E’ molto difficile mettere insieme i momenti di precarietà che attraversano la vita delle persone in questi ultimi tempi, con la gioia del messaggio di Natale che viene.
Abbiamo da sempre predicato la povertà, l'umiltà e la pochezza della vicenda di Betlemme: è come se d'improvviso fossimo oggi chiamati a vivere quella pochezza di mezzi in prima persona e non da spettatori, come in altri anni. Essere lieti non è facile. Il lavoro che non c'è; la paura dei terrorismi vicini e lontani; la rabbia di lavoratori che non si sentono sufficientemente tutelati; il male che incombe nell'universo, nella nostra Italia, nelle famiglie, la solitudine triste e pericolosa. Una serie di circostanze che fa stare desti, in una gioia contenuta e non rilassata, perché forte è l'incertezza del futuro. Un momento di prova potremmo dire. Eppure è il clima che hanno vissuto Maria e Giuseppe: l'invasore straniero, il viaggio precario, l'arrangiarsi per la nascita, la fuga in Egitto, la strage degli innocenti. Un po’ come viviamo oggi: nella precarietà del presente e del futuro, anche tra tragedie di morte e di guerre.

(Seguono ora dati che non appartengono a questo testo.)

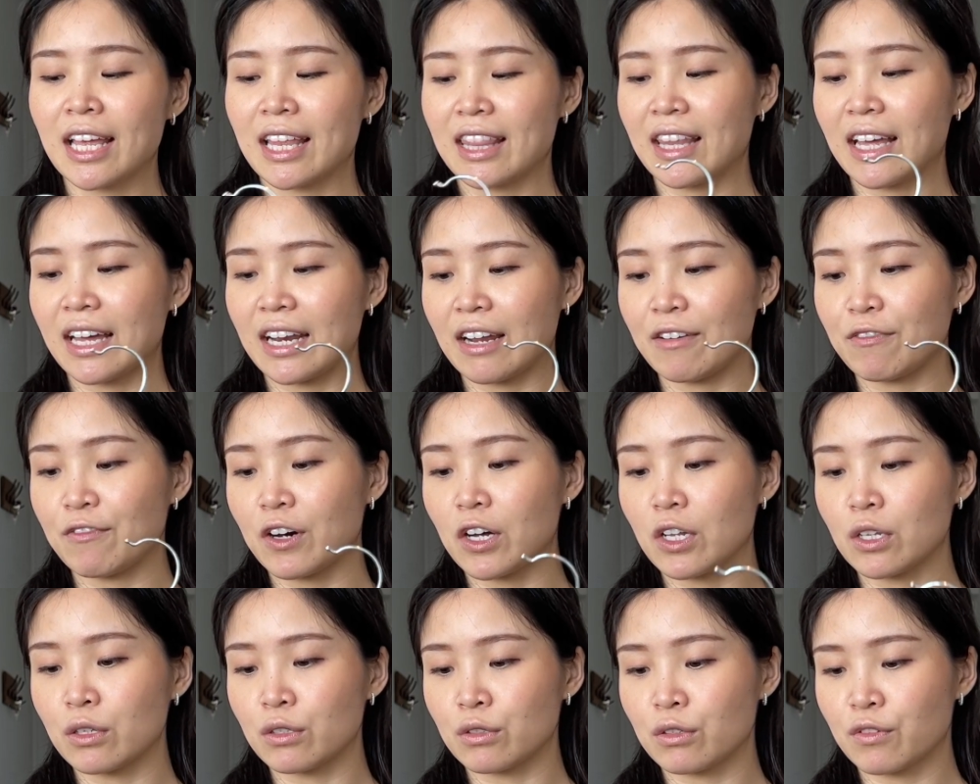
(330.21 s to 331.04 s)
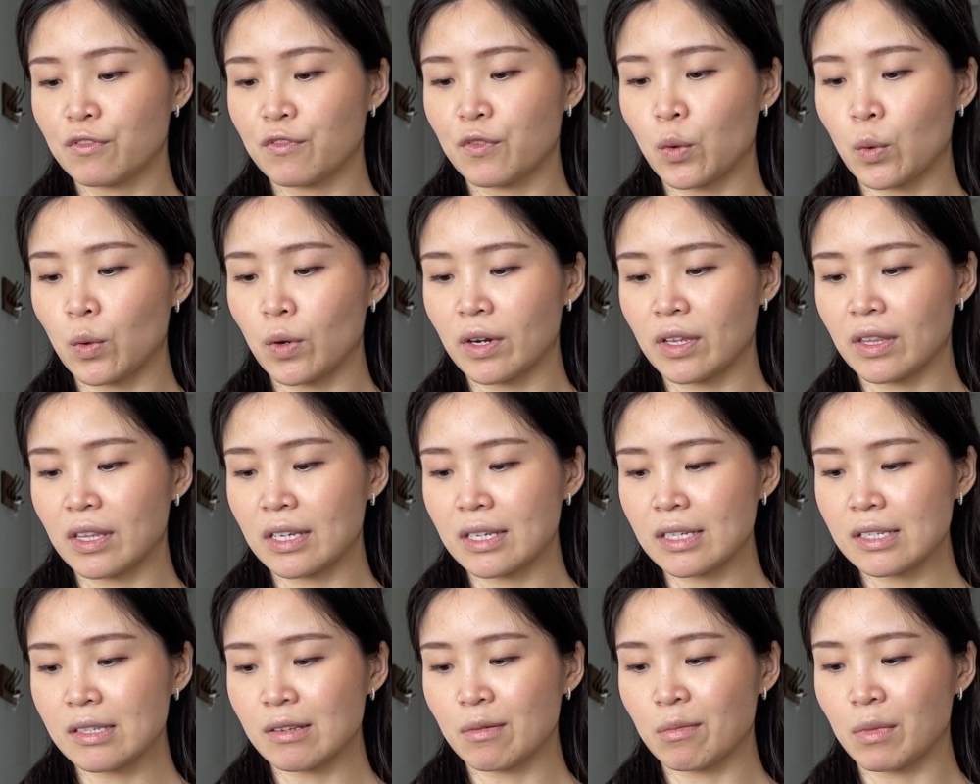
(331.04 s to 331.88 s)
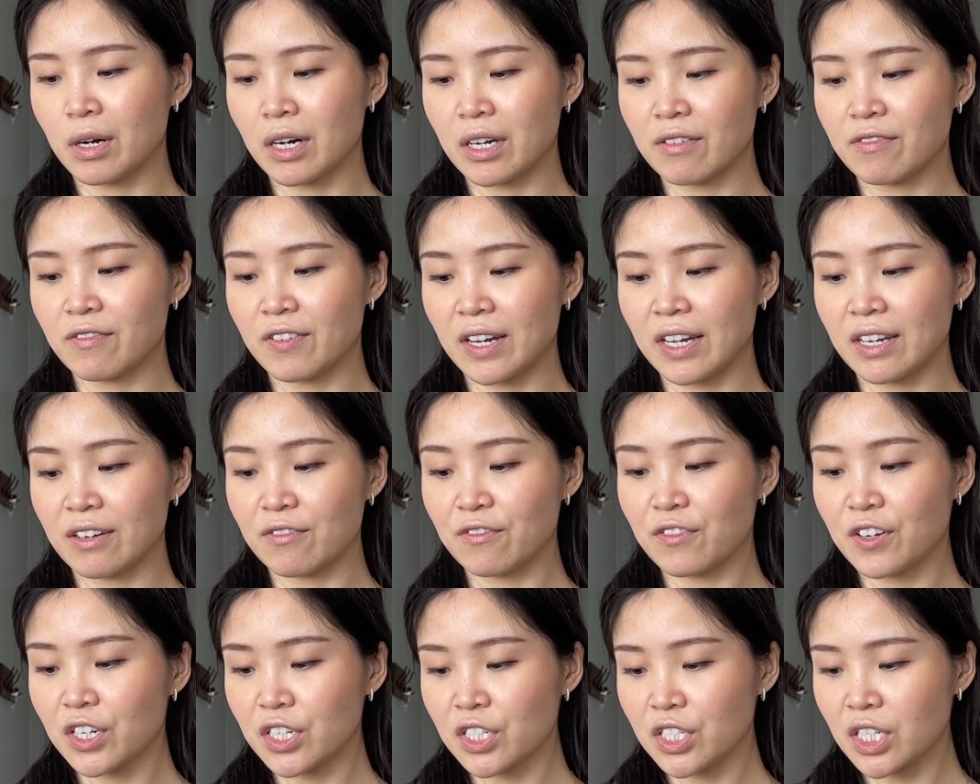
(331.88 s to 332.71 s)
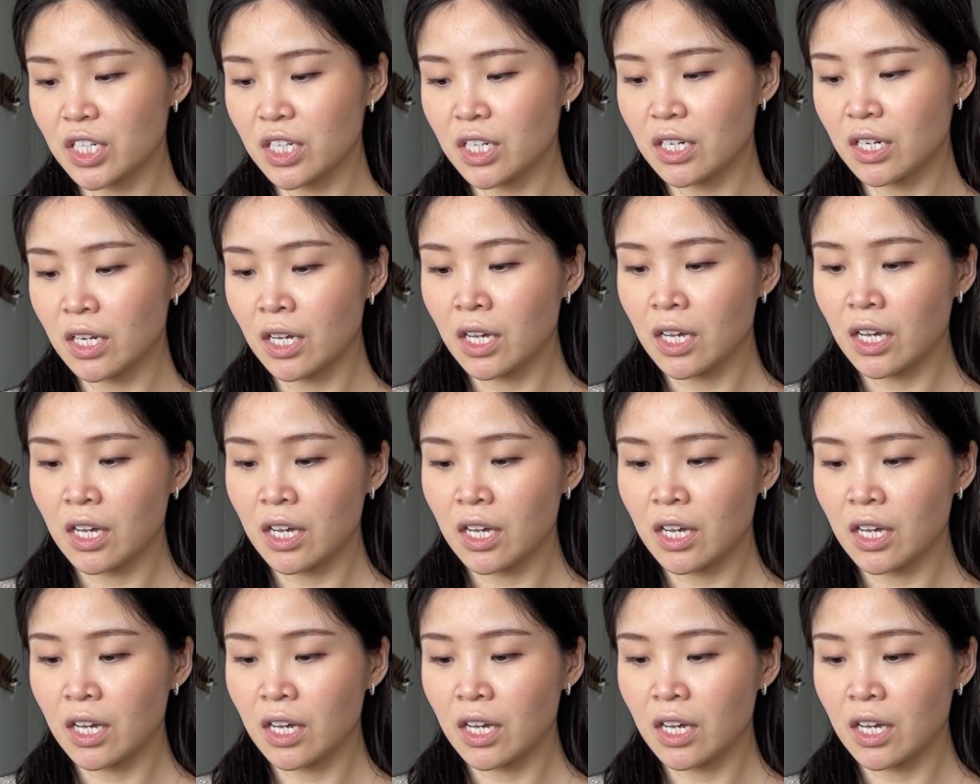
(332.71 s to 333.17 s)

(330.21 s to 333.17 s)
that I followed for this modified version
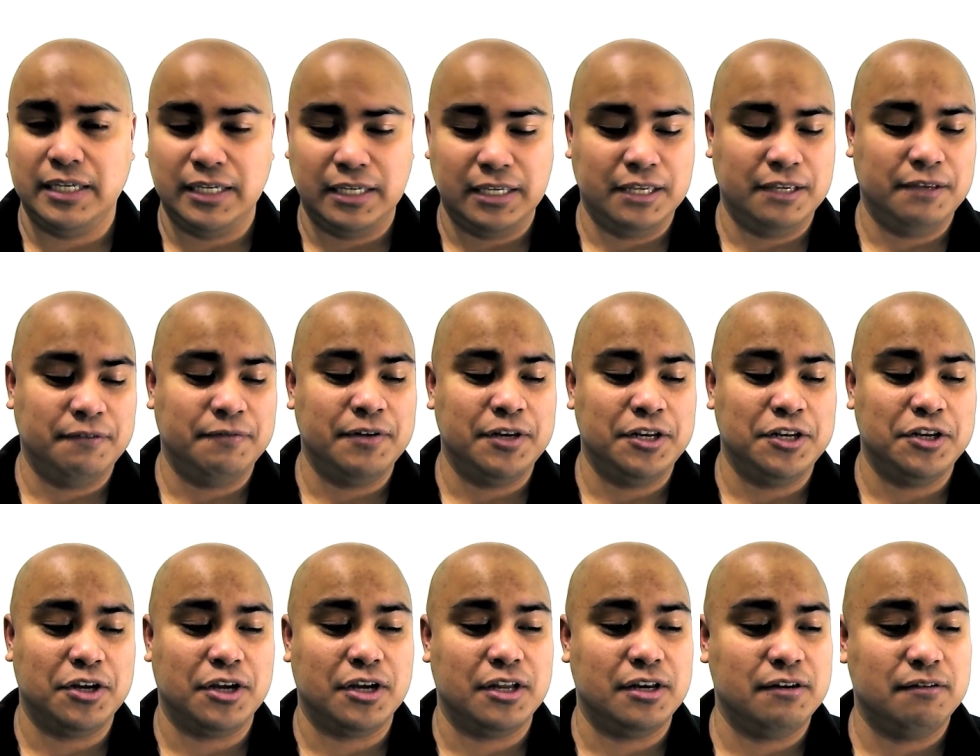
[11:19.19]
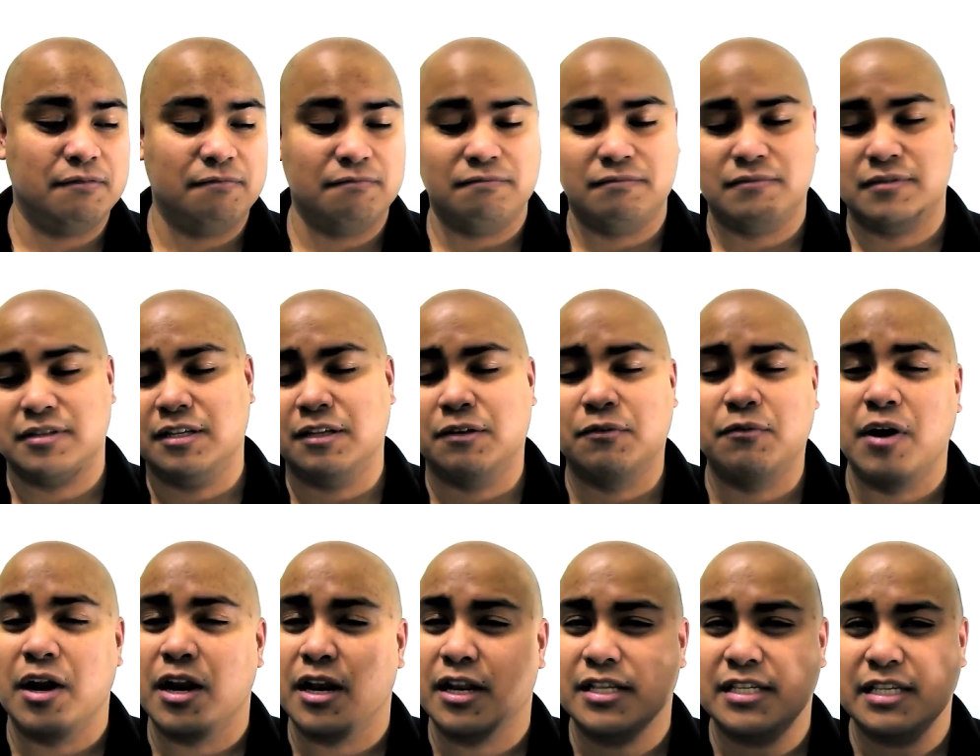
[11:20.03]
even you can still
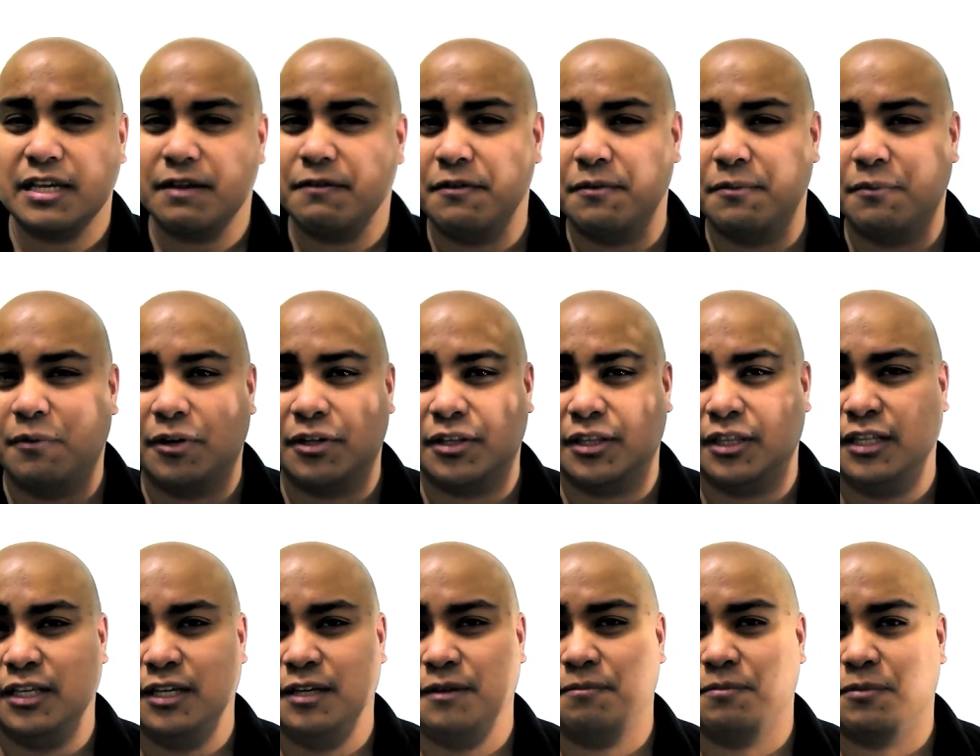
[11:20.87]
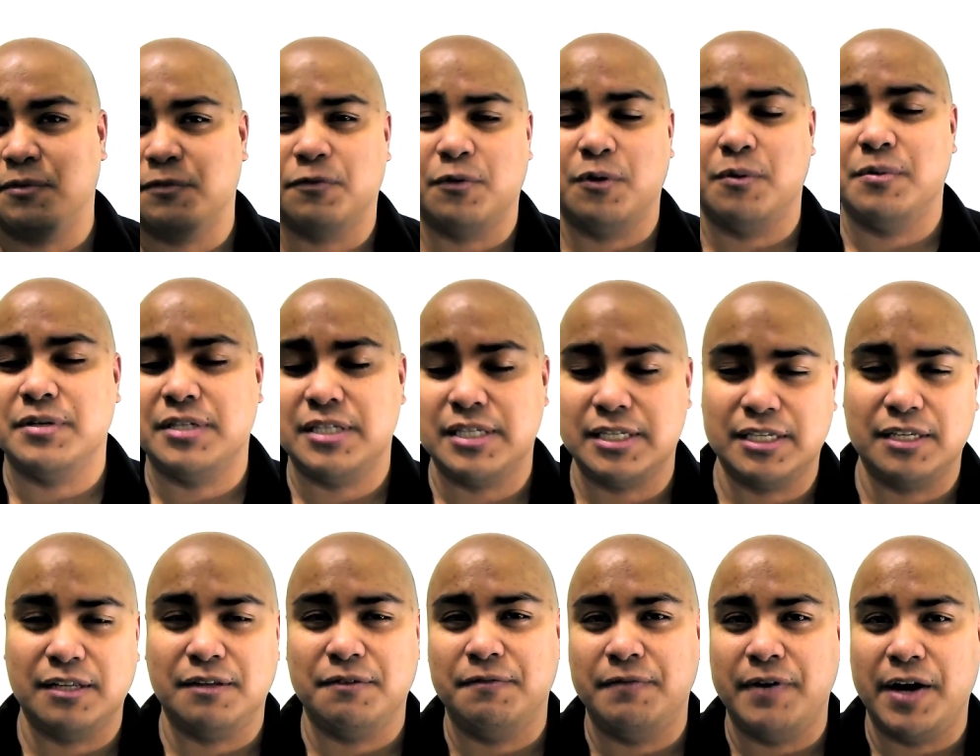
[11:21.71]
run a 7 volt the performance is
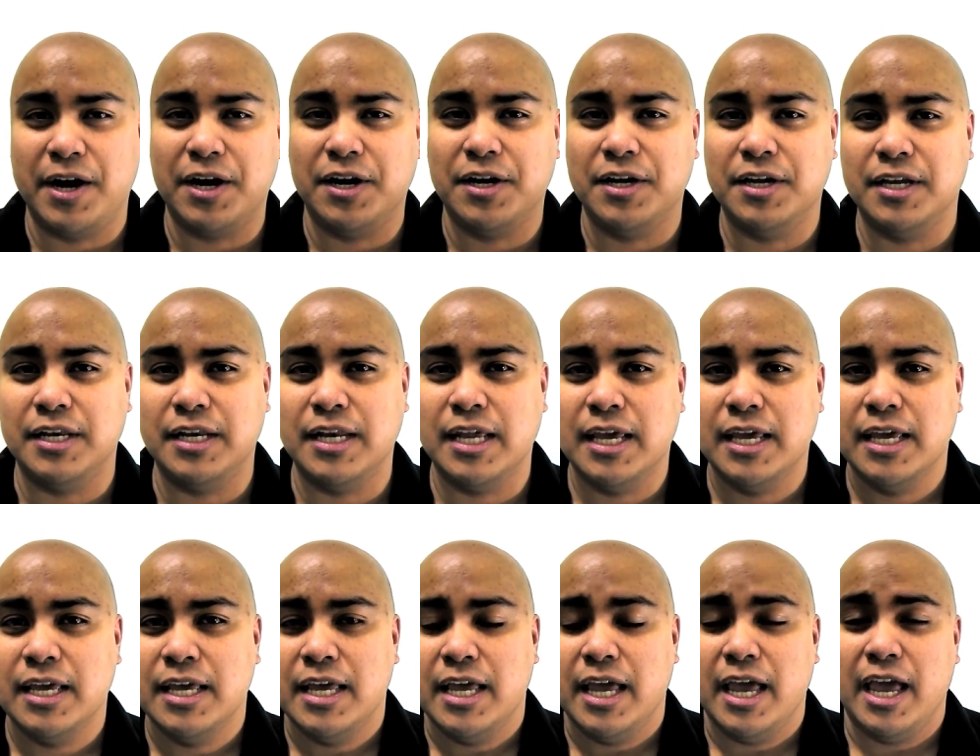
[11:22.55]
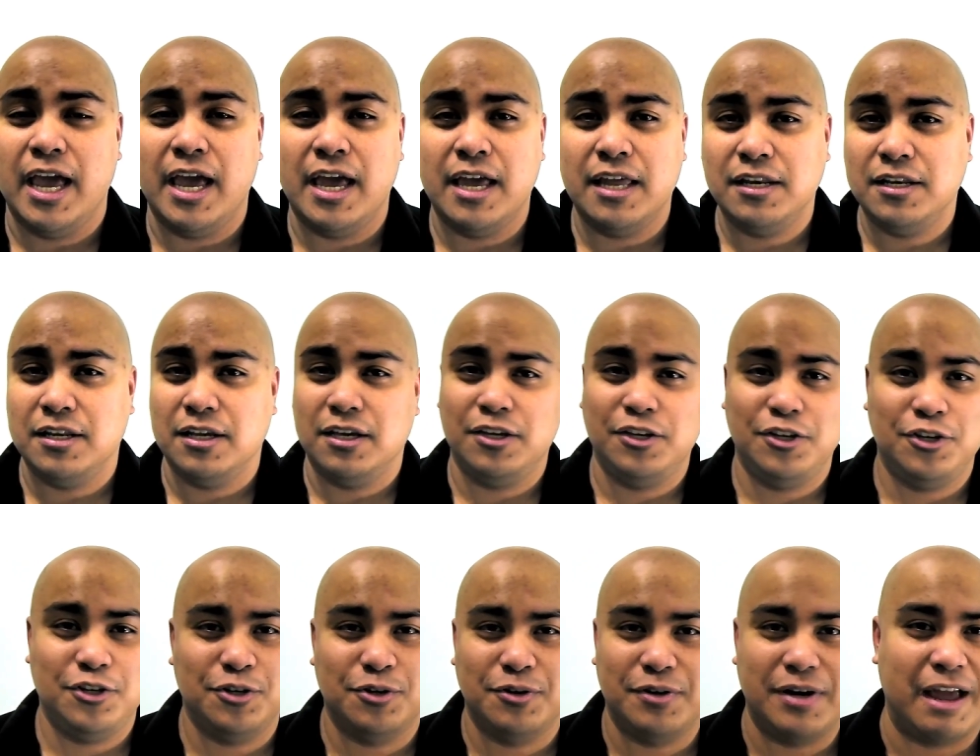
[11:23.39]
still very good and
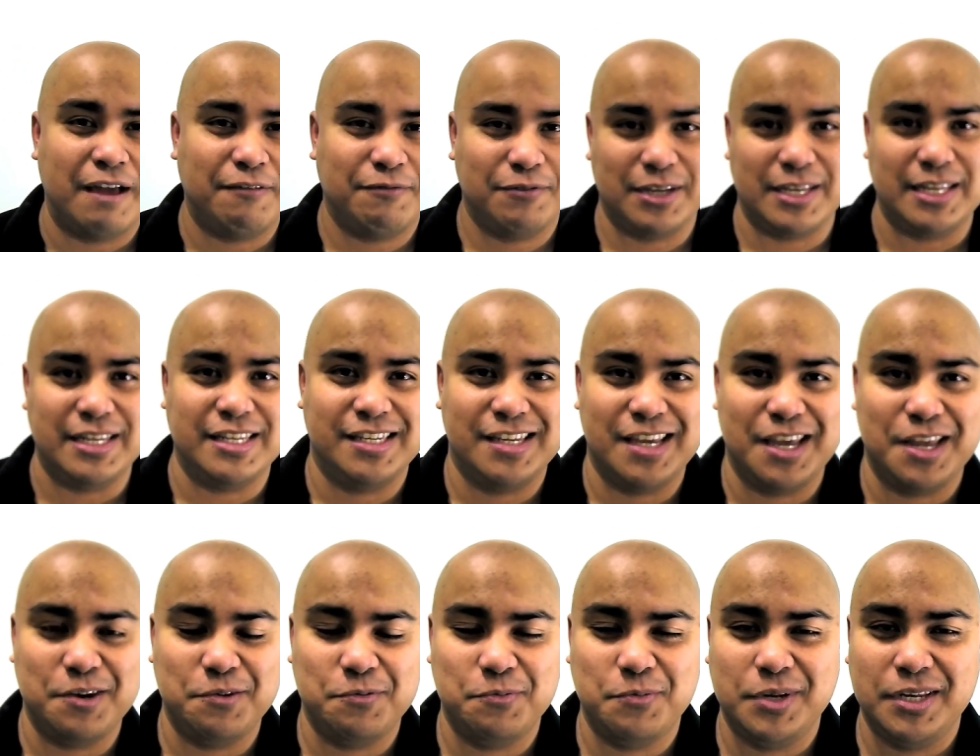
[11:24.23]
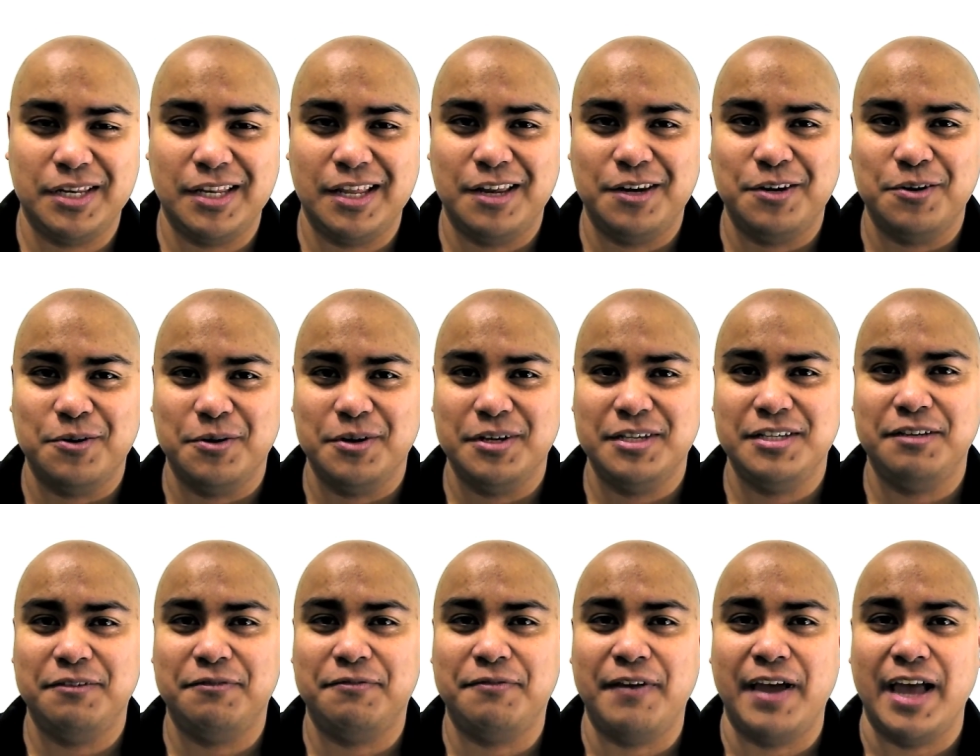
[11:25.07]
you don't have to contend with
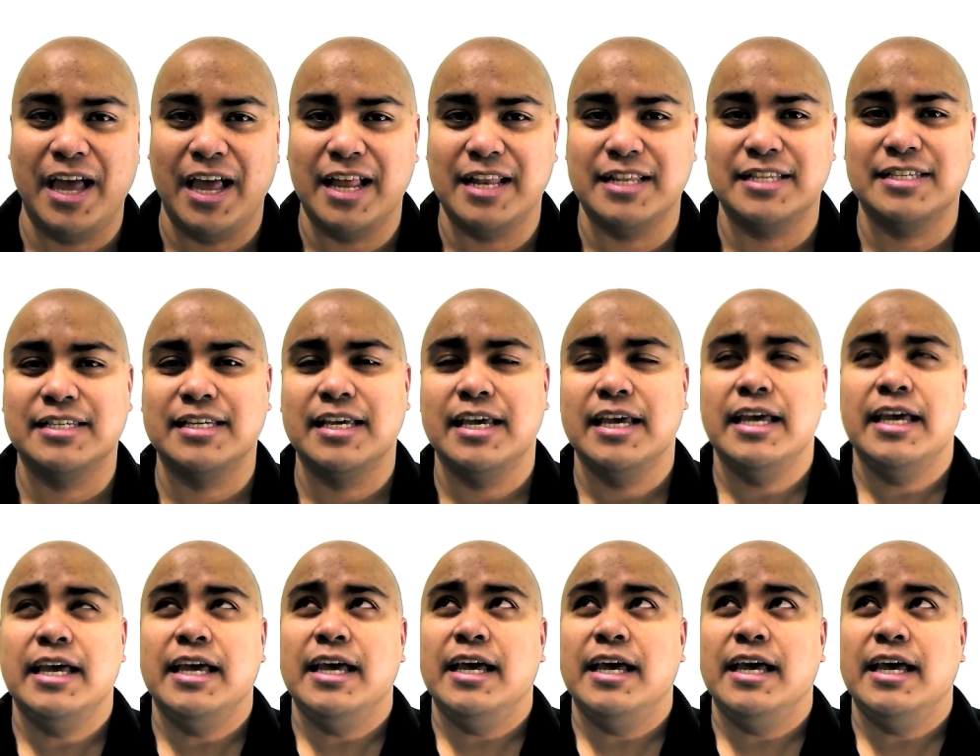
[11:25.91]
noisy fans.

Quella nascita storica che ha dato i contenuti della nostra fede è partita dal gradino più basso della condizione umana, perché da quel gradino ripartisse la speranza. Non è difficile trarre insegnamenti, celebrando il Natale del Signore.
L'apprezzamento e il ringraziamento prima di tutto di quanto abbiamo: è molto, se paragonato alle condizioni di fame e di violenza sparse nel mondo. Il benessere che sembra svanire è ancora alto e diffuso, anche se non mancano zone d'ombra e di pericolo.
Ma forse l'insegnamento più bello viene dalle parole dell'evangelista Luca: "E all'improvviso ci fu con l'angelo una moltitudine dell'esercito celeste che lodava Dio e diceva: "Gloria a Dio nelle altezze e sulla terra pace agli uomini della sua benevolenza" (Lc 2,14).
E' l'auspicio della ricostruzione del giardino dissestato dal male, perché rifiorisca nella natura e nei suoi abitanti.
L'universo affidato alle creature deve poter risorgere, nel rispetto di ogni creatura animata e inanimata, nell'offrire occasioni perché ogni abitante della terra sia felice della vita da Dio concessa.
Non può esistere Natale per chi è ripiegato su se stesso, pur preoccupato di sé e dei suoi. Non possono star bene solo coloro che hanno pelle bianca, sono cittadini riconosciuti, hanno lavoro, sono integrati, non sono vecchi, non sono malati.
E' l'illusione di chi conta, salvo scoprire che i propri risparmi vanno in fumo, che i figli sono costretti ad emigrare, che le pensioni di vecchiaia sono insufficienti, che nessuno garantisce la tarda età. Ogni qual volta si abbandona la giustizia e ritorna l'ombra dell'elemosina è come un'ombra di morte che copre la terra, non soltanto per coloro che sono costretti a chiederla, ma anche per coloro che si dichiarano disposti a concederla.
Il disegno di Dio è solare: figli e figlie destinati tutti a "godere" della vita, nell'equilibrio del rispetto, così che a ciascuno sia garantita la speranza di vita.
Il Natale ritorna non per rimproverare, ma per illuminare le menti e riscaldare i cuori, perché tutte le creature comprendano e capiscano qual è il disegno di Dio su ciascuno.
I momenti di difficoltà come questi servano dunque a "ripartire" negli slanci di idealità della vita. Il sole tornerà a splendere sulla terra, se i suoi abitanti sapranno rivedere in positivo le proprie intenzioni e azioni. Se riusciranno a superare paure, pregiudizi, inganni e ingiustizie. Il segno del bambino è il segno della vita dignitosa che deve poter esplodere nella crescita e nella vita piena.
Dio fattosi uomo è la garanzia della sacralità del creato, nel rispetto della natura e delle creature: a ciascuno la risposta.